Search the records for the line with "(0.00 s to 0.90 s)". Output that line and each line after it, exactly, and stop at the end; omit pictures.
====== INFORMATION
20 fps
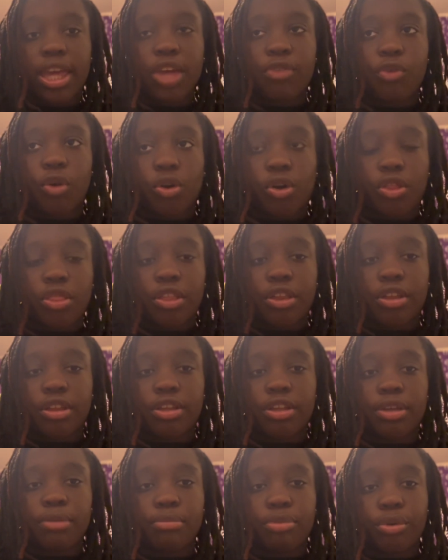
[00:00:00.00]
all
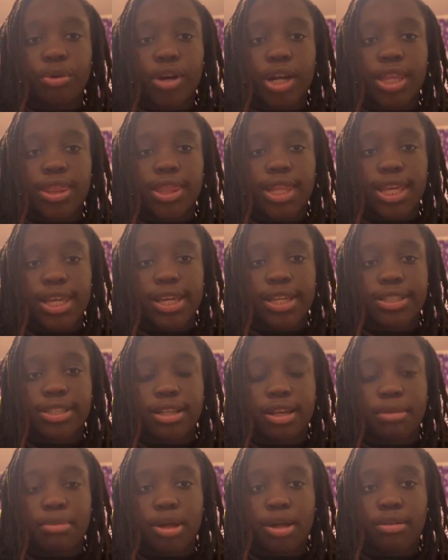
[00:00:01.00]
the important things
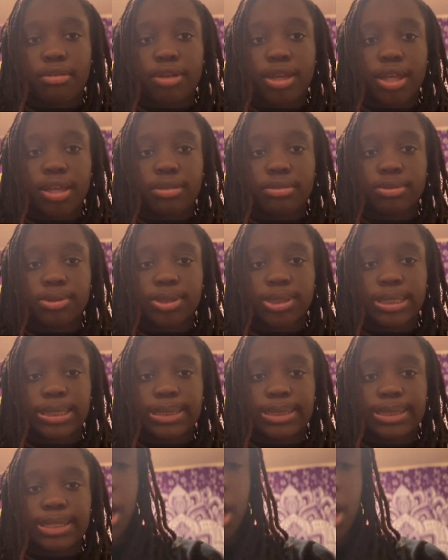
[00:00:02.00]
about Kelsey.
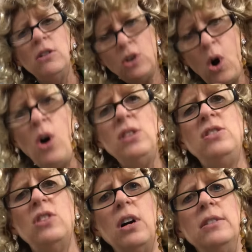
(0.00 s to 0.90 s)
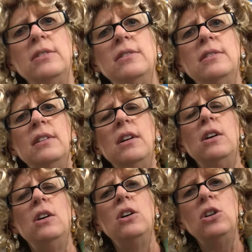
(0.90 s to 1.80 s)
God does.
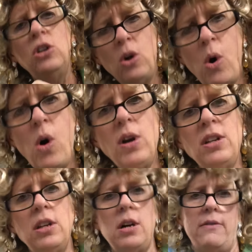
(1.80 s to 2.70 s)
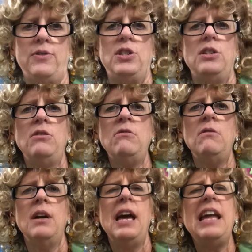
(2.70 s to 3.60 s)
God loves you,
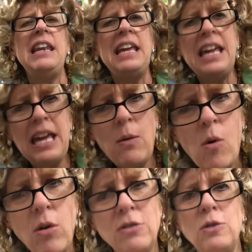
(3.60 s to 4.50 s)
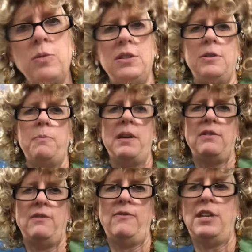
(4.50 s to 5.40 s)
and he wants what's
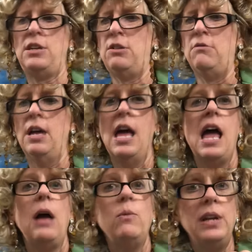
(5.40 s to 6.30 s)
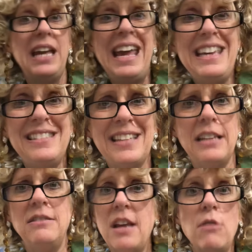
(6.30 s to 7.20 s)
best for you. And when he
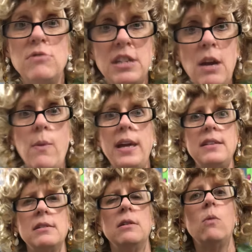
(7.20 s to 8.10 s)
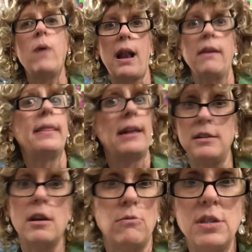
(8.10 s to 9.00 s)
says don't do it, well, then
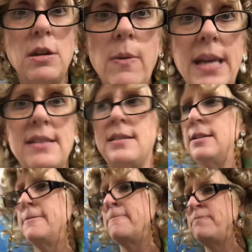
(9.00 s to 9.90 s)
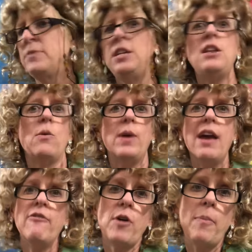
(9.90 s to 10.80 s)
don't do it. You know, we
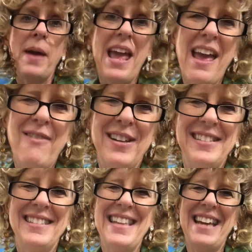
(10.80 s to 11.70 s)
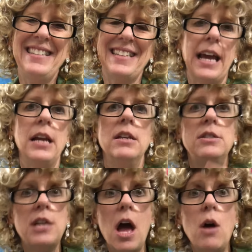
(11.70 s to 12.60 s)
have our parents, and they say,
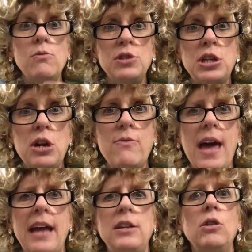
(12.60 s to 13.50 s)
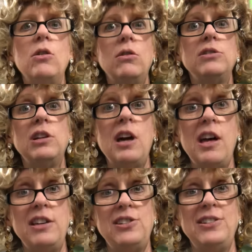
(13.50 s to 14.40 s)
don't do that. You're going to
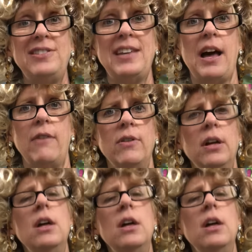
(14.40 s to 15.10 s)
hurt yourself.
============
▶ [COMPLETED TASK]:
(0.00 s to 0.90 s)
(0.90 s to 1.80 s)
God does.
(1.80 s to 2.70 s)
(2.70 s to 3.60 s)
God loves you,
(3.60 s to 4.50 s)
(4.50 s to 5.40 s)
and he wants what's
(5.40 s to 6.30 s)
(6.30 s to 7.20 s)
best for you. And when he
(7.20 s to 8.10 s)
(8.10 s to 9.00 s)
says don't do it, well, then
(9.00 s to 9.90 s)
(9.90 s to 10.80 s)
don't do it. You know, we
(10.80 s to 11.70 s)
(11.70 s to 12.60 s)
have our parents, and they say,
(12.60 s to 13.50 s)
(13.50 s to 14.40 s)
don't do that. You're going to
(14.40 s to 15.10 s)
hurt yourself.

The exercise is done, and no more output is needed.